== Task instructions ==
The result should be a full, exact repeat of the entries, free of pictures.

== Records for this exercise ==

########################################

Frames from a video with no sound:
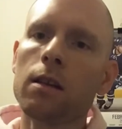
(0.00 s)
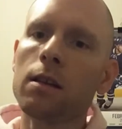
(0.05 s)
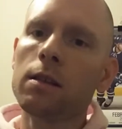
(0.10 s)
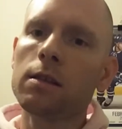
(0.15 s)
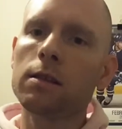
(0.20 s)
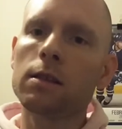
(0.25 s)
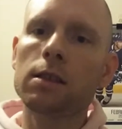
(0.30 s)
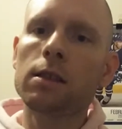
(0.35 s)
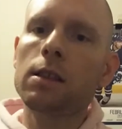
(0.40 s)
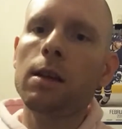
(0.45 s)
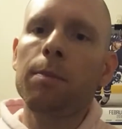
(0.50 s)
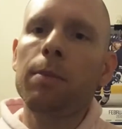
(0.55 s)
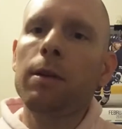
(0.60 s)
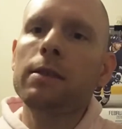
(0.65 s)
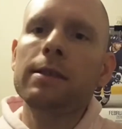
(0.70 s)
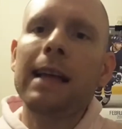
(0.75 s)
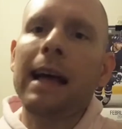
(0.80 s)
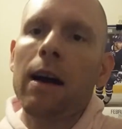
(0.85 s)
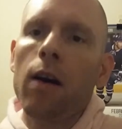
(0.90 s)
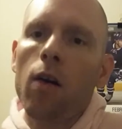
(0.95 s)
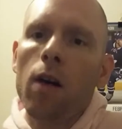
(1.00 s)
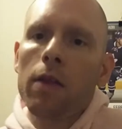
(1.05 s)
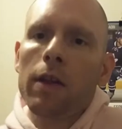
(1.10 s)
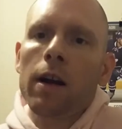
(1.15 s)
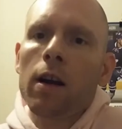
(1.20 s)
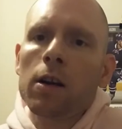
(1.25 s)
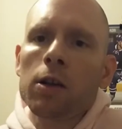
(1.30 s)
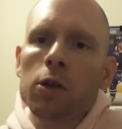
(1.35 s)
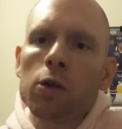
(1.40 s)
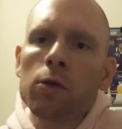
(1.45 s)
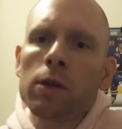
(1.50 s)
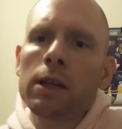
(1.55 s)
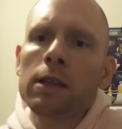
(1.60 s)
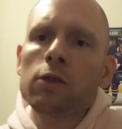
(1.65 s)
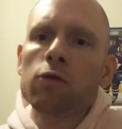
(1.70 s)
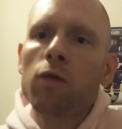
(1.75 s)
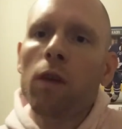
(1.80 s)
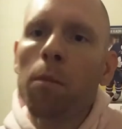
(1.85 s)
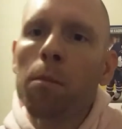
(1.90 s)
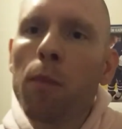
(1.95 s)
It's as simple as that. All they are doing is
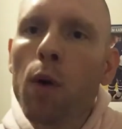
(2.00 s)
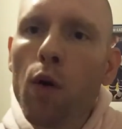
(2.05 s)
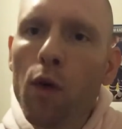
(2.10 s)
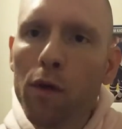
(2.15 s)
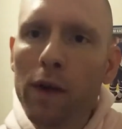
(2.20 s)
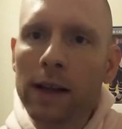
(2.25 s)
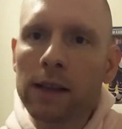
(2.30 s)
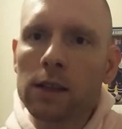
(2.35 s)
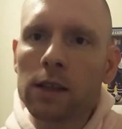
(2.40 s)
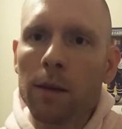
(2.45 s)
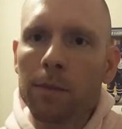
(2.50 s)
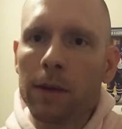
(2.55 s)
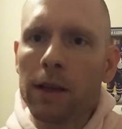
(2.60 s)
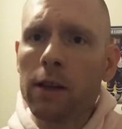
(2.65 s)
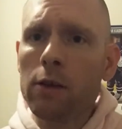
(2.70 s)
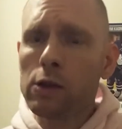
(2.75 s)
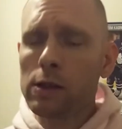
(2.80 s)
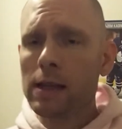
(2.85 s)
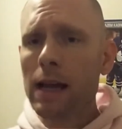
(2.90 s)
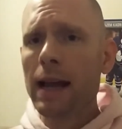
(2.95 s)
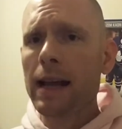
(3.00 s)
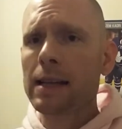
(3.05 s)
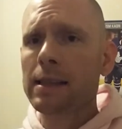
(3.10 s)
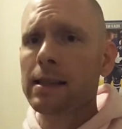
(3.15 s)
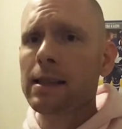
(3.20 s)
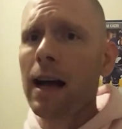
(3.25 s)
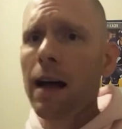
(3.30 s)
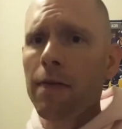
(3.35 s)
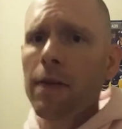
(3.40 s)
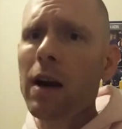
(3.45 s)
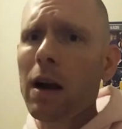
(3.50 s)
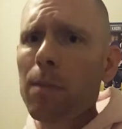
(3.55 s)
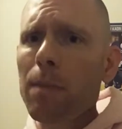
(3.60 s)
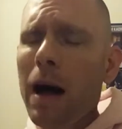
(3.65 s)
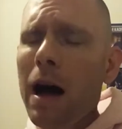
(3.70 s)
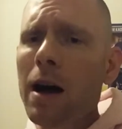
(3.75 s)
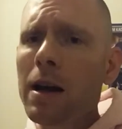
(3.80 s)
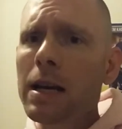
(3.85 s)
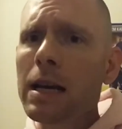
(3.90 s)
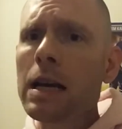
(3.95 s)
removing something. You say it's not their
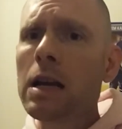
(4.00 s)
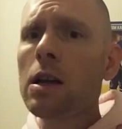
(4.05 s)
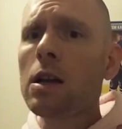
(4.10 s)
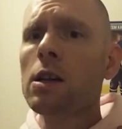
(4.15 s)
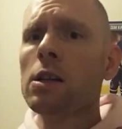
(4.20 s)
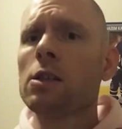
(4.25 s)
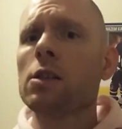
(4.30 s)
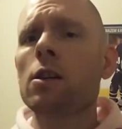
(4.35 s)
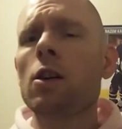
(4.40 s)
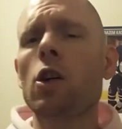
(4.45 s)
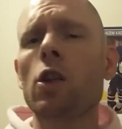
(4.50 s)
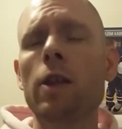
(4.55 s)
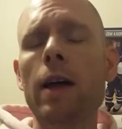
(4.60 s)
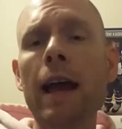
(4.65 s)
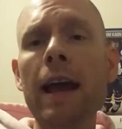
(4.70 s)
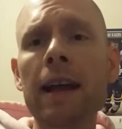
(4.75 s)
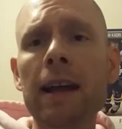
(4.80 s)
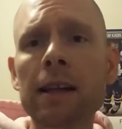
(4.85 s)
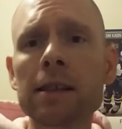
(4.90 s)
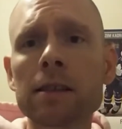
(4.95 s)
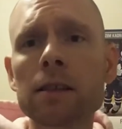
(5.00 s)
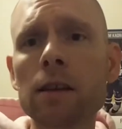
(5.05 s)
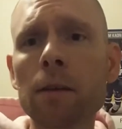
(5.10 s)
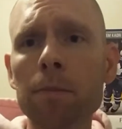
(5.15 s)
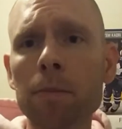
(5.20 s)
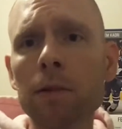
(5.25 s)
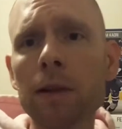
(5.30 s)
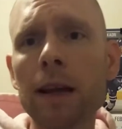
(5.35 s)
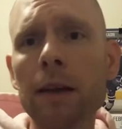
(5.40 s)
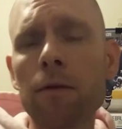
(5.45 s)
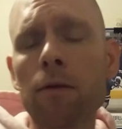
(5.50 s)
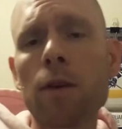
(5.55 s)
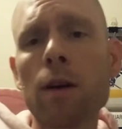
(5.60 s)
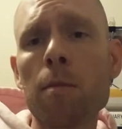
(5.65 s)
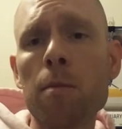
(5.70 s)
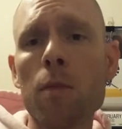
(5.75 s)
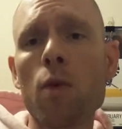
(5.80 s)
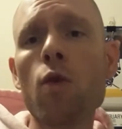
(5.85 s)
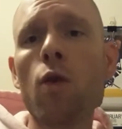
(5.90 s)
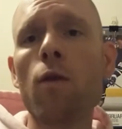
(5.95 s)
body, so they can simply
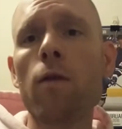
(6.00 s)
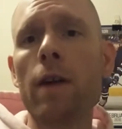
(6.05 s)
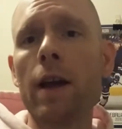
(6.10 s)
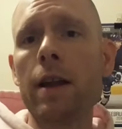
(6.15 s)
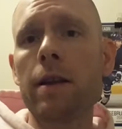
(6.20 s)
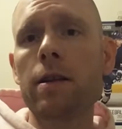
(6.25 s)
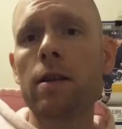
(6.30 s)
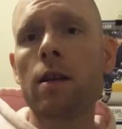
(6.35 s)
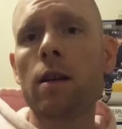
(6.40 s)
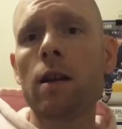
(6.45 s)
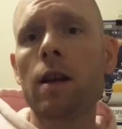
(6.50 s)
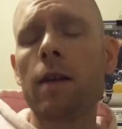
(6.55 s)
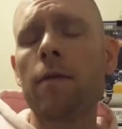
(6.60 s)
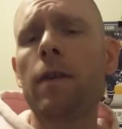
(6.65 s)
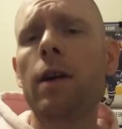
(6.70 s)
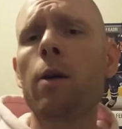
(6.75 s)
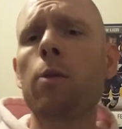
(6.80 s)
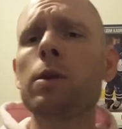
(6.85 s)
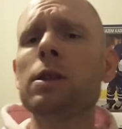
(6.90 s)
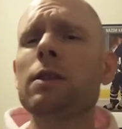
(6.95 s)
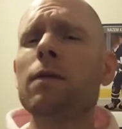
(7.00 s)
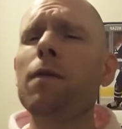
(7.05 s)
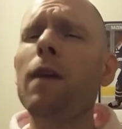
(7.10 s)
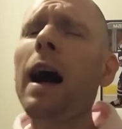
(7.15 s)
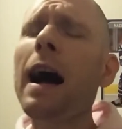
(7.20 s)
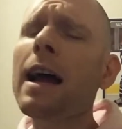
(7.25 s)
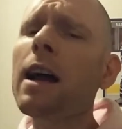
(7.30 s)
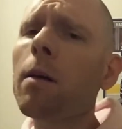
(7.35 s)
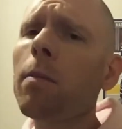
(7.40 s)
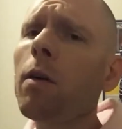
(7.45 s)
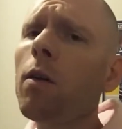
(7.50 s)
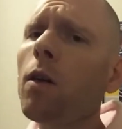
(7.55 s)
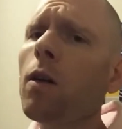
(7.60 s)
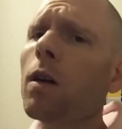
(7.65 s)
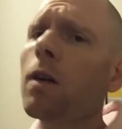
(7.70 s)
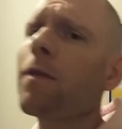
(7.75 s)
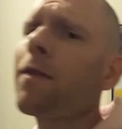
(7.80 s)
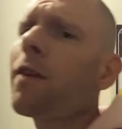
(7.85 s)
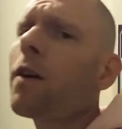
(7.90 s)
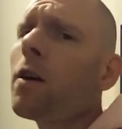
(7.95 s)
remove it. If it was viable
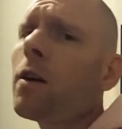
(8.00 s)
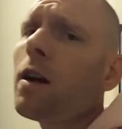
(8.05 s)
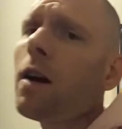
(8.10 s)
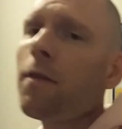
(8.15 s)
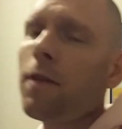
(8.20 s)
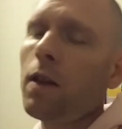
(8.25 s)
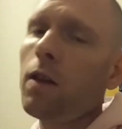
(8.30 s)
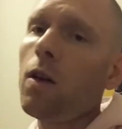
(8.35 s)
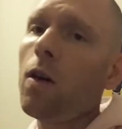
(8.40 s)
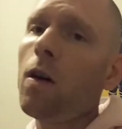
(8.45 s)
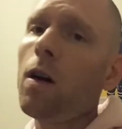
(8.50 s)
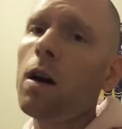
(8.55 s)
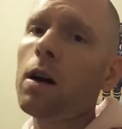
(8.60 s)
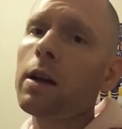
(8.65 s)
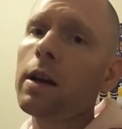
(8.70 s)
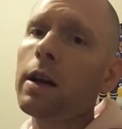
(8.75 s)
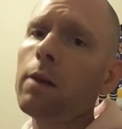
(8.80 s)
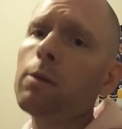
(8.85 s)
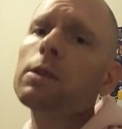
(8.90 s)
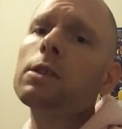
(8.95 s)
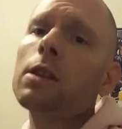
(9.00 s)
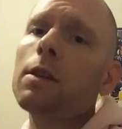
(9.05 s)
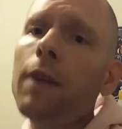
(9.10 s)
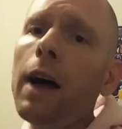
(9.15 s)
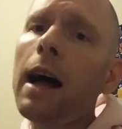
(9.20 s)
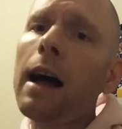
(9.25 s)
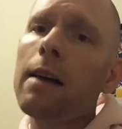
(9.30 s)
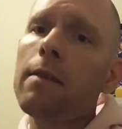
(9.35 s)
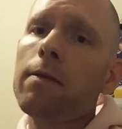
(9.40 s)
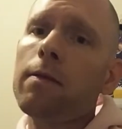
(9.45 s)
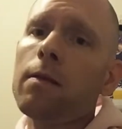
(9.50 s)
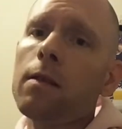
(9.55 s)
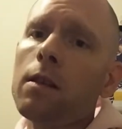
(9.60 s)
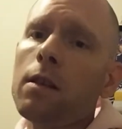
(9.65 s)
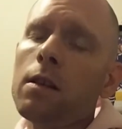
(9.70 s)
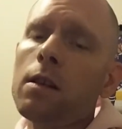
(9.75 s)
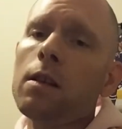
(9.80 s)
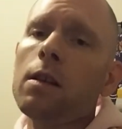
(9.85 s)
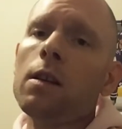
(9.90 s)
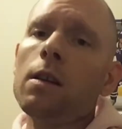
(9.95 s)
or far enough along, it would survive.
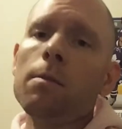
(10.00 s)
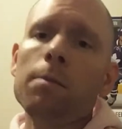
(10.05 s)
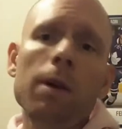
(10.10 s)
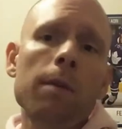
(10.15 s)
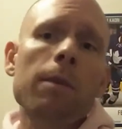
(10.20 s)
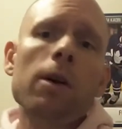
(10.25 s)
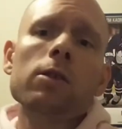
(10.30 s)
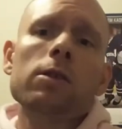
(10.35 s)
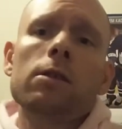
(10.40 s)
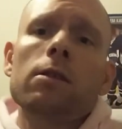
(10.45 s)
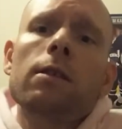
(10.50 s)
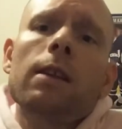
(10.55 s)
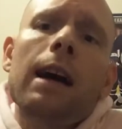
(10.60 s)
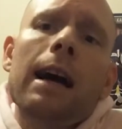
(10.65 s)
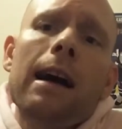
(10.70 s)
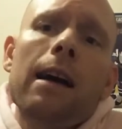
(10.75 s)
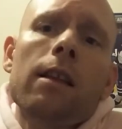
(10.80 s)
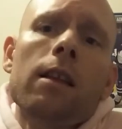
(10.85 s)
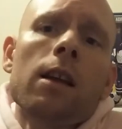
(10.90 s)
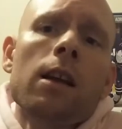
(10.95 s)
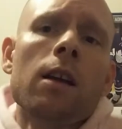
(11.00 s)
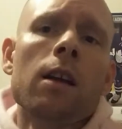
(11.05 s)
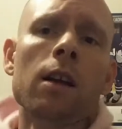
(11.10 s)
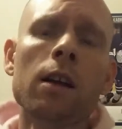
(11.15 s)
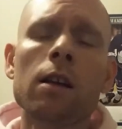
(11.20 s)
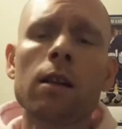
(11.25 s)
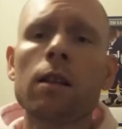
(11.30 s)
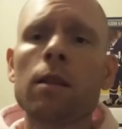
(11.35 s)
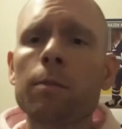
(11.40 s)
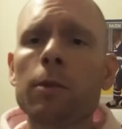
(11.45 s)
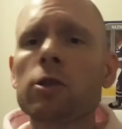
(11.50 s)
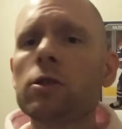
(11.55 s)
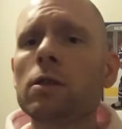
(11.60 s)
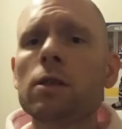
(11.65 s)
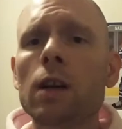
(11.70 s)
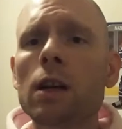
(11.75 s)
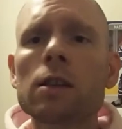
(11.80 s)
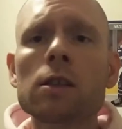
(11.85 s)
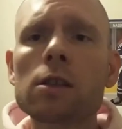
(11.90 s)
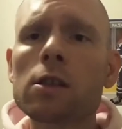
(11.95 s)
But most are not. Most are
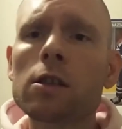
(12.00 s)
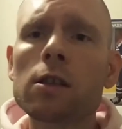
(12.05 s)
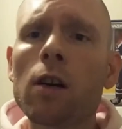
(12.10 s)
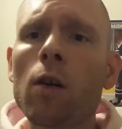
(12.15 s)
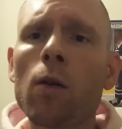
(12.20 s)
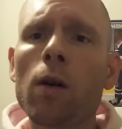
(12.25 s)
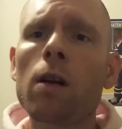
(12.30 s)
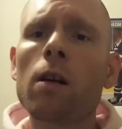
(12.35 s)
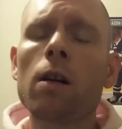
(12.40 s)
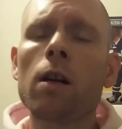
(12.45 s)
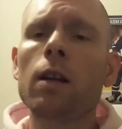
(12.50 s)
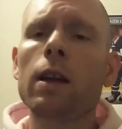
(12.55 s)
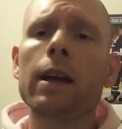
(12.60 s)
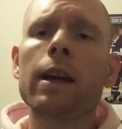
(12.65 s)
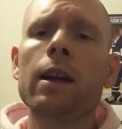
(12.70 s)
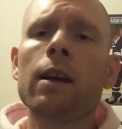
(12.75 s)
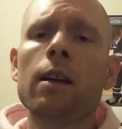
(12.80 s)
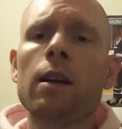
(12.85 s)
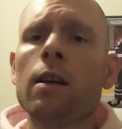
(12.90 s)
done so early.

########################################

== Exercise output ==
Frames from a video with no sound:
(0.00 s)
(0.05 s)
(0.10 s)
(0.15 s)
(0.20 s)
(0.25 s)
(0.30 s)
(0.35 s)
(0.40 s)
(0.45 s)
(0.50 s)
(0.55 s)
(0.60 s)
(0.65 s)
(0.70 s)
(0.75 s)
(0.80 s)
(0.85 s)
(0.90 s)
(0.95 s)
(1.00 s)
(1.05 s)
(1.10 s)
(1.15 s)
(1.20 s)
(1.25 s)
(1.30 s)
(1.35 s)
(1.40 s)
(1.45 s)
(1.50 s)
(1.55 s)
(1.60 s)
(1.65 s)
(1.70 s)
(1.75 s)
(1.80 s)
(1.85 s)
(1.90 s)
(1.95 s)
It's as simple as that. All they are doing is
(2.00 s)
(2.05 s)
(2.10 s)
(2.15 s)
(2.20 s)
(2.25 s)
(2.30 s)
(2.35 s)
(2.40 s)
(2.45 s)
(2.50 s)
(2.55 s)
(2.60 s)
(2.65 s)
(2.70 s)
(2.75 s)
(2.80 s)
(2.85 s)
(2.90 s)
(2.95 s)
(3.00 s)
(3.05 s)
(3.10 s)
(3.15 s)
(3.20 s)
(3.25 s)
(3.30 s)
(3.35 s)
(3.40 s)
(3.45 s)
(3.50 s)
(3.55 s)
(3.60 s)
(3.65 s)
(3.70 s)
(3.75 s)
(3.80 s)
(3.85 s)
(3.90 s)
(3.95 s)
removing something. You say it's not their
(4.00 s)
(4.05 s)
(4.10 s)
(4.15 s)
(4.20 s)
(4.25 s)
(4.30 s)
(4.35 s)
(4.40 s)
(4.45 s)
(4.50 s)
(4.55 s)
(4.60 s)
(4.65 s)
(4.70 s)
(4.75 s)
(4.80 s)
(4.85 s)
(4.90 s)
(4.95 s)
(5.00 s)
(5.05 s)
(5.10 s)
(5.15 s)
(5.20 s)
(5.25 s)
(5.30 s)
(5.35 s)
(5.40 s)
(5.45 s)
(5.50 s)
(5.55 s)
(5.60 s)
(5.65 s)
(5.70 s)
(5.75 s)
(5.80 s)
(5.85 s)
(5.90 s)
(5.95 s)
body, so they can simply
(6.00 s)
(6.05 s)
(6.10 s)
(6.15 s)
(6.20 s)
(6.25 s)
(6.30 s)
(6.35 s)
(6.40 s)
(6.45 s)
(6.50 s)
(6.55 s)
(6.60 s)
(6.65 s)
(6.70 s)
(6.75 s)
(6.80 s)
(6.85 s)
(6.90 s)
(6.95 s)
(7.00 s)
(7.05 s)
(7.10 s)
(7.15 s)
(7.20 s)
(7.25 s)
(7.30 s)
(7.35 s)
(7.40 s)
(7.45 s)
(7.50 s)
(7.55 s)
(7.60 s)
(7.65 s)
(7.70 s)
(7.75 s)
(7.80 s)
(7.85 s)
(7.90 s)
(7.95 s)
remove it. If it was viable
(8.00 s)
(8.05 s)
(8.10 s)
(8.15 s)
(8.20 s)
(8.25 s)
(8.30 s)
(8.35 s)
(8.40 s)
(8.45 s)
(8.50 s)
(8.55 s)
(8.60 s)
(8.65 s)
(8.70 s)
(8.75 s)
(8.80 s)
(8.85 s)
(8.90 s)
(8.95 s)
(9.00 s)
(9.05 s)
(9.10 s)
(9.15 s)
(9.20 s)
(9.25 s)
(9.30 s)
(9.35 s)
(9.40 s)
(9.45 s)
(9.50 s)
(9.55 s)
(9.60 s)
(9.65 s)
(9.70 s)
(9.75 s)
(9.80 s)
(9.85 s)
(9.90 s)
(9.95 s)
or far enough along, it would survive.
(10.00 s)
(10.05 s)
(10.10 s)
(10.15 s)
(10.20 s)
(10.25 s)
(10.30 s)
(10.35 s)
(10.40 s)
(10.45 s)
(10.50 s)
(10.55 s)
(10.60 s)
(10.65 s)
(10.70 s)
(10.75 s)
(10.80 s)
(10.85 s)
(10.90 s)
(10.95 s)
(11.00 s)
(11.05 s)
(11.10 s)
(11.15 s)
(11.20 s)
(11.25 s)
(11.30 s)
(11.35 s)
(11.40 s)
(11.45 s)
(11.50 s)
(11.55 s)
(11.60 s)
(11.65 s)
(11.70 s)
(11.75 s)
(11.80 s)
(11.85 s)
(11.90 s)
(11.95 s)
But most are not. Most are
(12.00 s)
(12.05 s)
(12.10 s)
(12.15 s)
(12.20 s)
(12.25 s)
(12.30 s)
(12.35 s)
(12.40 s)
(12.45 s)
(12.50 s)
(12.55 s)
(12.60 s)
(12.65 s)
(12.70 s)
(12.75 s)
(12.80 s)
(12.85 s)
(12.90 s)
done so early.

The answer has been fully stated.